One of the shops we stopped in at Hogsmeade had a bludger, a quaffle and a glorified golden snitch in the window. I contemplated how the golden snitch is essentially the epitome of achievement in Harry’s world. It’s small and fleeting, yet there is a colossal sense of satisfaction and accomplishment in being able to retrieve it. There is an art in the game of Quidditch that is much like our own experiences in this world; a world that is temporary, ephemeral and incomparable to the Akhira. Yet, still we are given pockets of time to work towards something meaningful, no matter how small it may seem in the grander scheme of things. Think of what the golden snitches in our lives might be. The goals we project for ourselves and how we are strategically working towards them in a way that will bring about His ultimate satisfaction and pleasure. That day I came to the conclusion that you don’t have to “avada kadavra” the hard stuff out of life. We should, instead, take whatever it is we are struggling with and use it as an opportune means to beautify our relationship with God.

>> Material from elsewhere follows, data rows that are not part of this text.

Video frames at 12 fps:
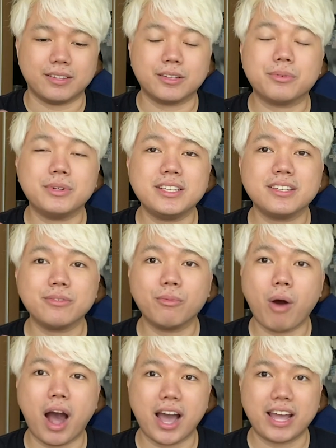The reason
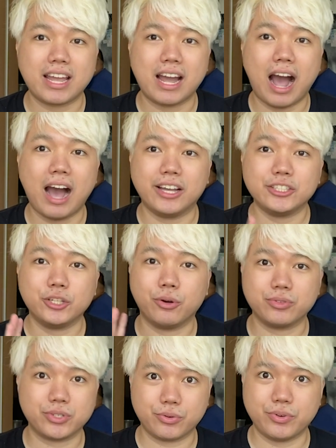why I
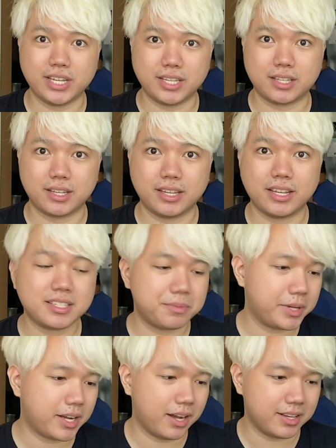chose green is
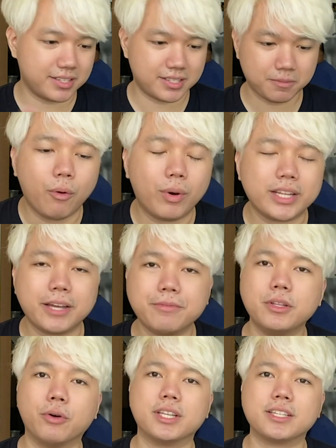because what
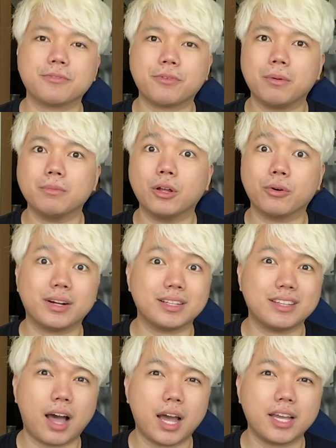I've noticed from local
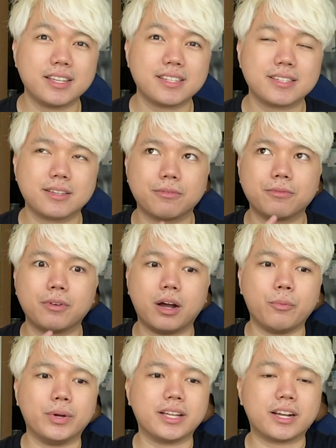dyes,
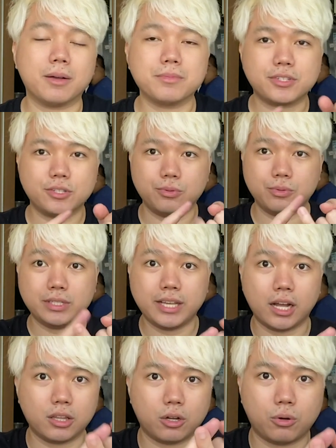when it comes to
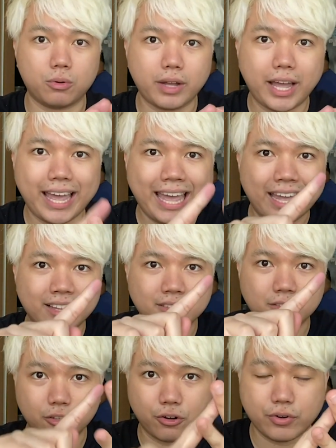yellow and
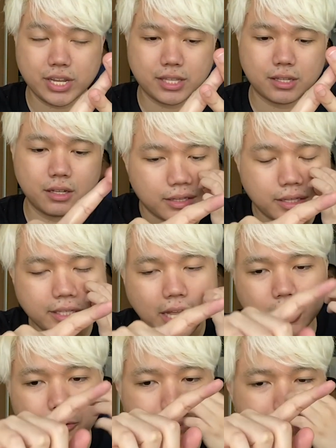green, the yellow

Amidst all the flying dementors and the tourists throwing wads of money away on souvenirs that they have all but forgotten by now, I was thankful for the blazing sun and thought of the irony in our pleas for heat during cold winters and for snow in the peaks of summer. I was thankful for the time I spent with my hijabi other half because of the sweetness of moments of love and laughter with people I care about. I was thankful for the sticky rain even though we grew up singing songs telling rain to go away, and I was grateful I had feet that could even hurt because I’ve known so many who would do anything for that physical sensation. Most of all, I was thankful that God allowed me to recognize my vast sense of purpose and that He is constantly reminding me of it.
My purpose that day laid partly in the valiant responsibility of being a walking testament of Islam; every day we make the choice of either elevating its status in the sight of people and our own status in the Sight of God—or debasing ourselves by not living up to that task. Even further, my purpose laid in the wisdom of sincerely remembering that with every difficulty comes ease, and perhaps more importantly, never leaving this remembrance of Allah especially in what we perceive to be trivial moments in life. Because what are those moments except opportunities waiting to be sought in the path of God?
I got all that from staring at a lifeless snitch, which to my disappointment was not even all that golden. Nonetheless, I leave you with parting words to tickle your imaginations and inspire. One of the wisest fictional characters I know once said: “Where your treasure is, there will your heart be also.” – Sir Albus Dumbledore
May the treasure hunts towards the Divine, commence.